╭─ Material provided
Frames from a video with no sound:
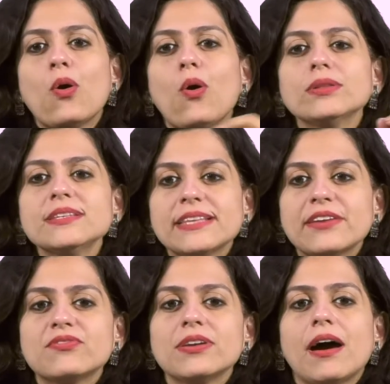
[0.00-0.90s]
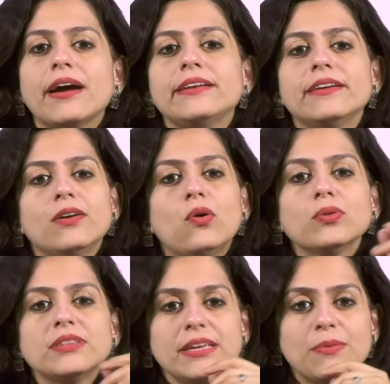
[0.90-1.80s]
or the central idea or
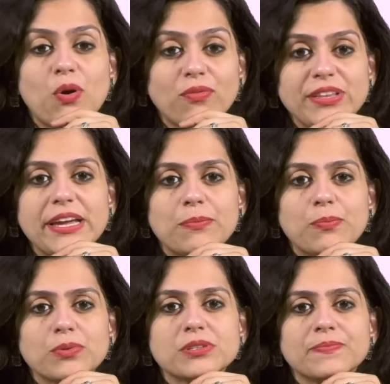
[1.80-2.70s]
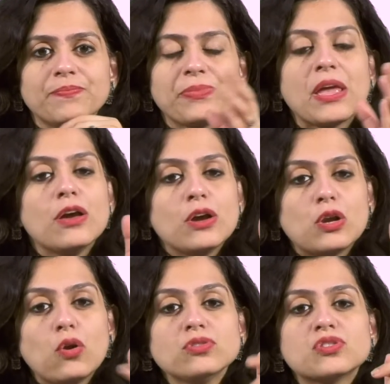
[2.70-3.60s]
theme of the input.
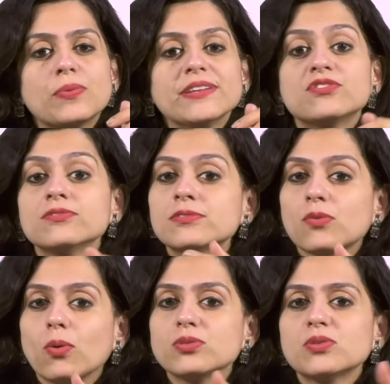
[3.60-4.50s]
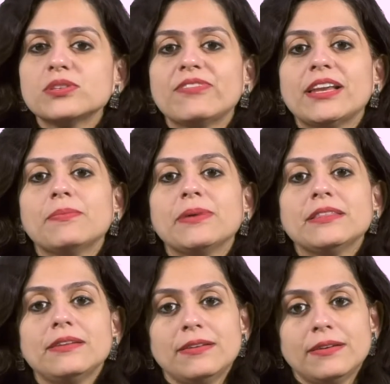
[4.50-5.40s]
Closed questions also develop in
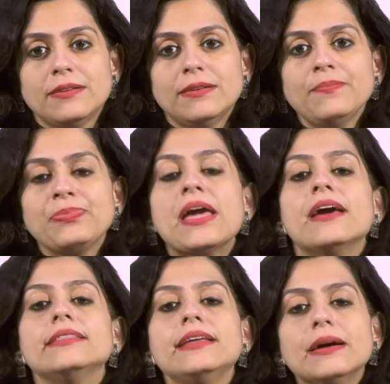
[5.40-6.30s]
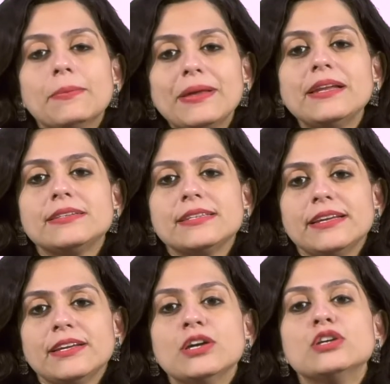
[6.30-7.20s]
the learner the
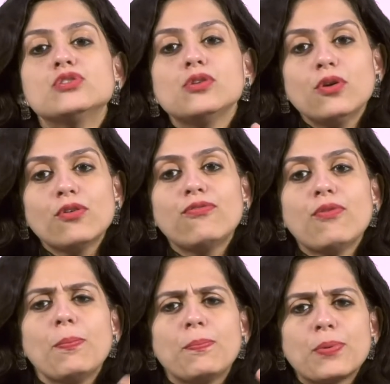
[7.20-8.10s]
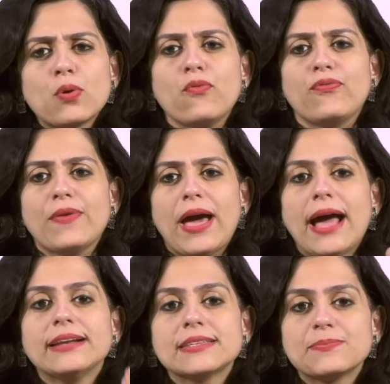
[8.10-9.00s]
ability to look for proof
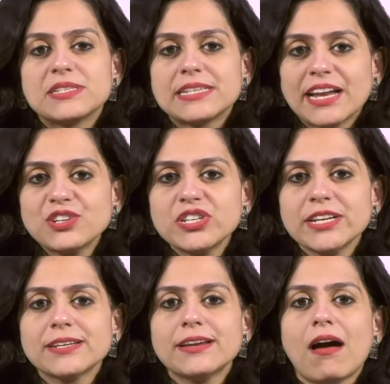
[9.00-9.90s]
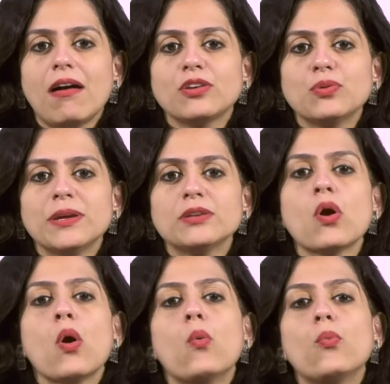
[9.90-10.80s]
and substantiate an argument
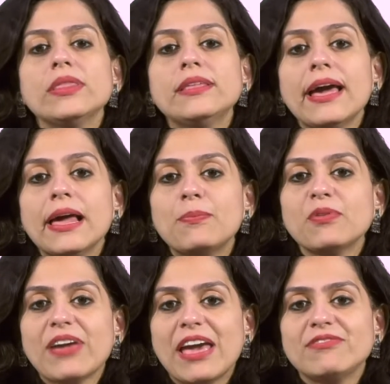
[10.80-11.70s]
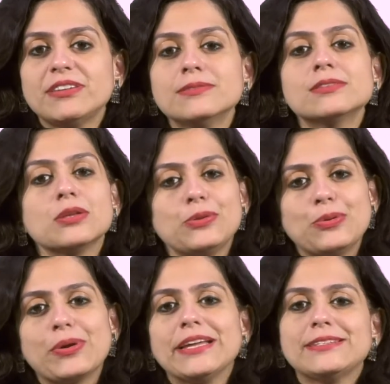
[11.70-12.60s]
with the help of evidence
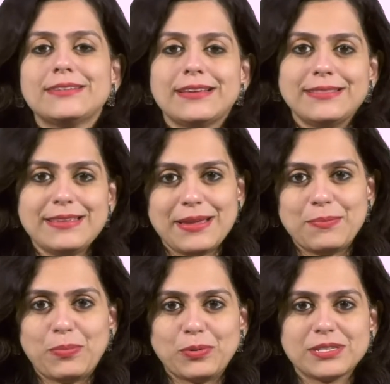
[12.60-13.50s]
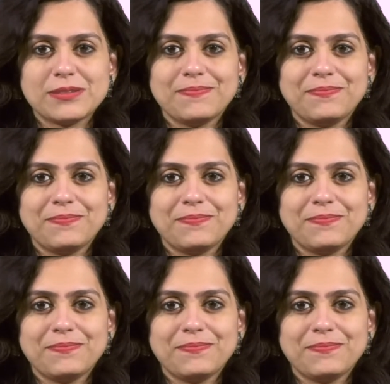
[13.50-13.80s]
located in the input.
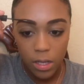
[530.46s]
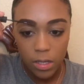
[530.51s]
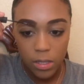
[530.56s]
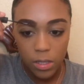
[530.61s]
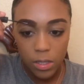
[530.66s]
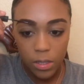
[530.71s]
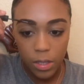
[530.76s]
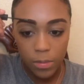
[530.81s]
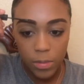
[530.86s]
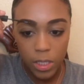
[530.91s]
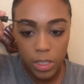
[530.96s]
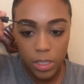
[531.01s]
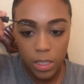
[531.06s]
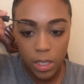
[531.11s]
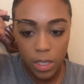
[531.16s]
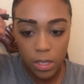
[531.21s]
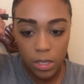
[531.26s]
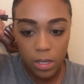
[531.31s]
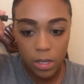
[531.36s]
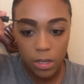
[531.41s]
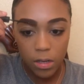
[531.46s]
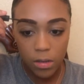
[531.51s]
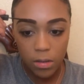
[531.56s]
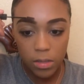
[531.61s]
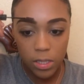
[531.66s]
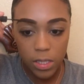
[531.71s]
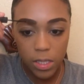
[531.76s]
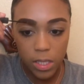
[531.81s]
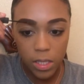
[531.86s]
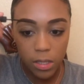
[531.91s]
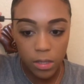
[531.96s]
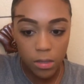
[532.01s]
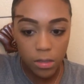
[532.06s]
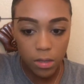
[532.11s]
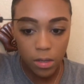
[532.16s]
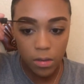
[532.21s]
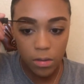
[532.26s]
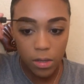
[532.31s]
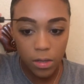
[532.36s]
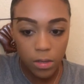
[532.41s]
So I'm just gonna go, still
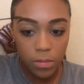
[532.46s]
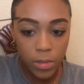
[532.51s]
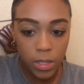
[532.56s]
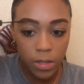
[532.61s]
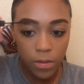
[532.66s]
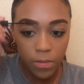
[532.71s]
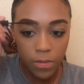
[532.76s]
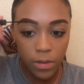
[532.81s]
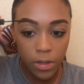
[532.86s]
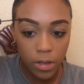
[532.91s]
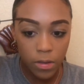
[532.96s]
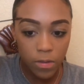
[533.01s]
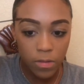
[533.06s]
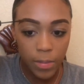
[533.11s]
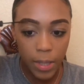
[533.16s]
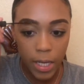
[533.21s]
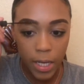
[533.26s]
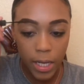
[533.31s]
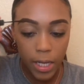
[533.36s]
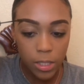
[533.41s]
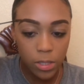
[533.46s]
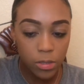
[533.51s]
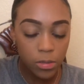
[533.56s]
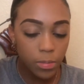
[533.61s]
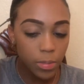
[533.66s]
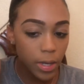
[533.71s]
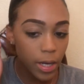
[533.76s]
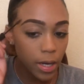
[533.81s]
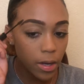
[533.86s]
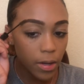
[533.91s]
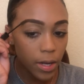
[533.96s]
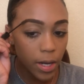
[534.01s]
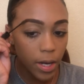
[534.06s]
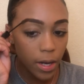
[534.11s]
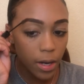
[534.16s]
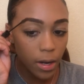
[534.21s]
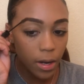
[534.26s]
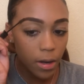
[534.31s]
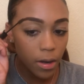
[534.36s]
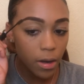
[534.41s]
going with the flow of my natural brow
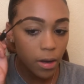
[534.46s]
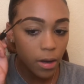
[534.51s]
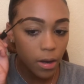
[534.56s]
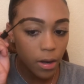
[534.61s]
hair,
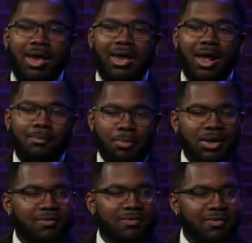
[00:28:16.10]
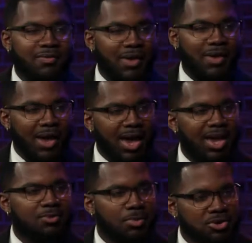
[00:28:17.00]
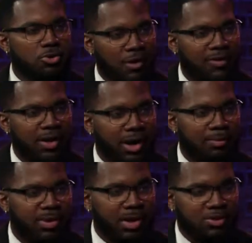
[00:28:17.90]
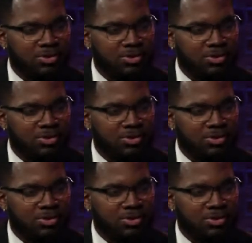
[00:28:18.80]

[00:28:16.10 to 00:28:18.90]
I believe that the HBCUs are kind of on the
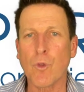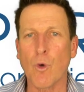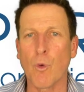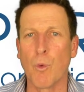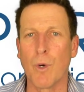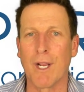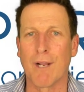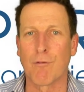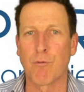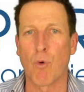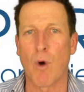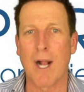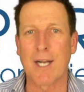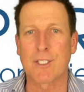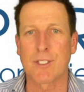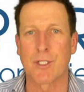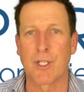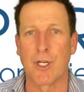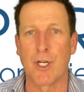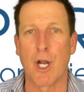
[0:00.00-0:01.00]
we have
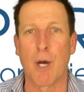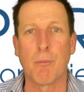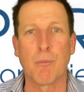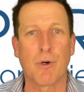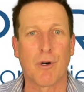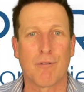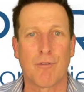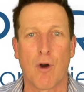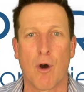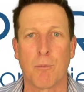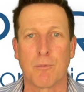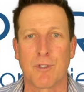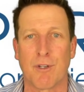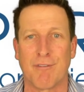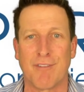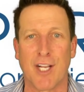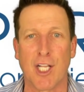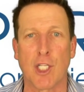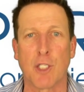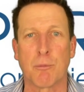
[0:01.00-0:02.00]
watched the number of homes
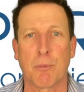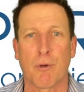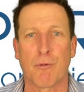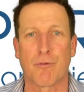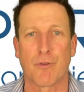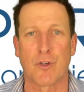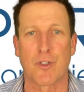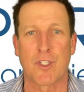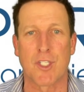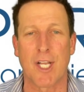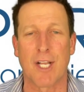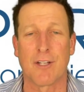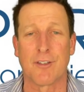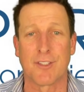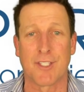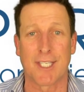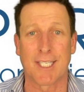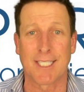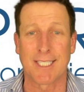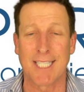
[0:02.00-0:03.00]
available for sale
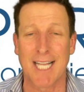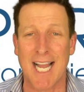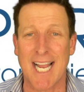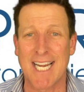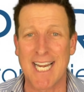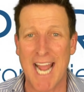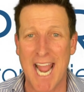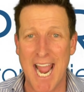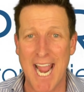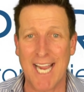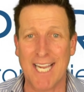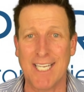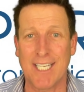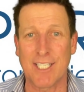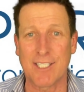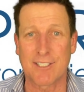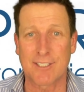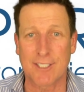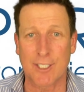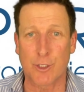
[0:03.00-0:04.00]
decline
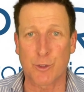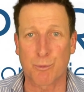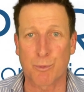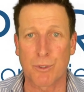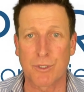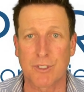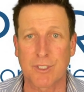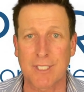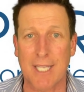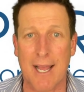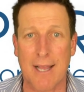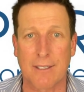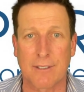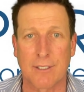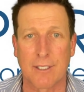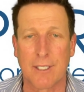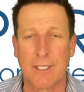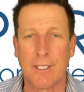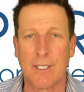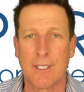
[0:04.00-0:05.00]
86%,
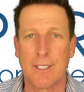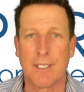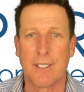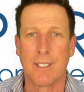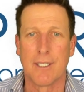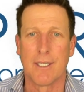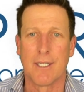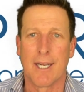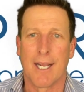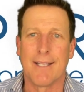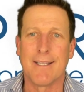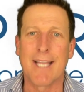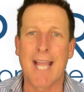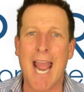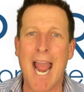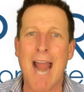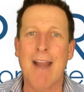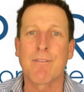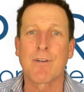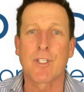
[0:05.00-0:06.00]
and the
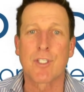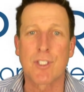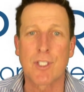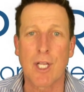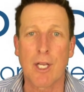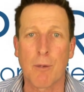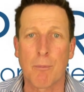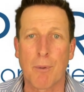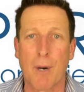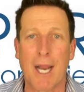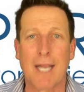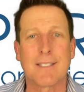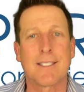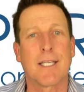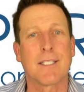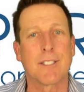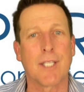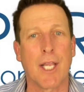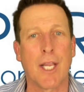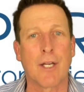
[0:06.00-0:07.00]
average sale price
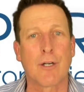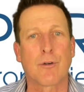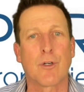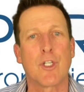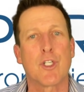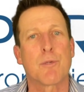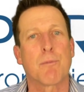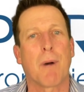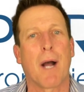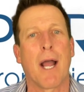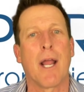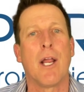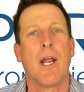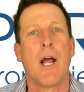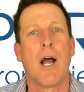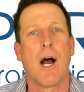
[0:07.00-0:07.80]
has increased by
╰─
Please give the records again word for word, omitting all images.

Frames from a video with no sound:
[0.00-0.90s]
[0.90-1.80s]
or the central idea or
[1.80-2.70s]
[2.70-3.60s]
theme of the input.
[3.60-4.50s]
[4.50-5.40s]
Closed questions also develop in
[5.40-6.30s]
[6.30-7.20s]
the learner the
[7.20-8.10s]
[8.10-9.00s]
ability to look for proof
[9.00-9.90s]
[9.90-10.80s]
and substantiate an argument
[10.80-11.70s]
[11.70-12.60s]
with the help of evidence
[12.60-13.50s]
[13.50-13.80s]
located in the input.
[530.46s]
[530.51s]
[530.56s]
[530.61s]
[530.66s]
[530.71s]
[530.76s]
[530.81s]
[530.86s]
[530.91s]
[530.96s]
[531.01s]
[531.06s]
[531.11s]
[531.16s]
[531.21s]
[531.26s]
[531.31s]
[531.36s]
[531.41s]
[531.46s]
[531.51s]
[531.56s]
[531.61s]
[531.66s]
[531.71s]
[531.76s]
[531.81s]
[531.86s]
[531.91s]
[531.96s]
[532.01s]
[532.06s]
[532.11s]
[532.16s]
[532.21s]
[532.26s]
[532.31s]
[532.36s]
[532.41s]
So I'm just gonna go, still
[532.46s]
[532.51s]
[532.56s]
[532.61s]
[532.66s]
[532.71s]
[532.76s]
[532.81s]
[532.86s]
[532.91s]
[532.96s]
[533.01s]
[533.06s]
[533.11s]
[533.16s]
[533.21s]
[533.26s]
[533.31s]
[533.36s]
[533.41s]
[533.46s]
[533.51s]
[533.56s]
[533.61s]
[533.66s]
[533.71s]
[533.76s]
[533.81s]
[533.86s]
[533.91s]
[533.96s]
[534.01s]
[534.06s]
[534.11s]
[534.16s]
[534.21s]
[534.26s]
[534.31s]
[534.36s]
[534.41s]
going with the flow of my natural brow
[534.46s]
[534.51s]
[534.56s]
[534.61s]
hair,
[00:28:16.10]
[00:28:17.00]
[00:28:17.90]
[00:28:18.80]

[00:28:16.10 to 00:28:18.90]
I believe that the HBCUs are kind of on the
[0:00.00-0:01.00]
we have
[0:01.00-0:02.00]
watched the number of homes
[0:02.00-0:03.00]
available for sale
[0:03.00-0:04.00]
decline
[0:04.00-0:05.00]
86%,
[0:05.00-0:06.00]
and the
[0:06.00-0:07.00]
average sale price
[0:07.00-0:07.80]
has increased by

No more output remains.